Member of the Oregon State Senate from the 27th district
- In office 1992–2000
- Preceded by: Peter M. Brockman
- Succeeded by: Bev Clarno

Personal details
- Party: Republican
- Spouse: Mary Arnstad ​(m. 1969)​
- Education: Pacific Lutheran University (BA) Willamette University (JD)

= Neil Bryant =

American politician

Neil Bryant is an American politician and attorney who served as a member of the Oregon State Senate from 1992 to 2000. A member of the Republican Party, Bryant represented Oregon's 27th Senate district.

== Background ==
Bryant was raised in Salem, Oregon. He earned a Bachelor of Arts degree from Pacific Lutheran University and a Juris Doctor from the Willamette University College of Law. As an undergraduate, Bryant played on the football team. While at Pacific Lutheran, Bryant met his wife, Mary (née Arnstad). They married in 1969.

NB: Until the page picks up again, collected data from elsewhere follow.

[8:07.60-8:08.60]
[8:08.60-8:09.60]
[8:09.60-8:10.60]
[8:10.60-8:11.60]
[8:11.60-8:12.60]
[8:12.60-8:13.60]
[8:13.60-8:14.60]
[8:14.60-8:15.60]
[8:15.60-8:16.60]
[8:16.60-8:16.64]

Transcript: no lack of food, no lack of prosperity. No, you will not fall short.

After graduating from law school, Bryant worked as an attorney in Bend, Oregon at a law firm founded by Jay H. Upton. Bryant was elected to the Oregon State Senate in 1992. Since leaving office, Bryant has worked as an attorney and partner at Bryant, Lovlien & Jarvis, PC.

Bryant also served on the Oregon Higher Education Coordinating Commission.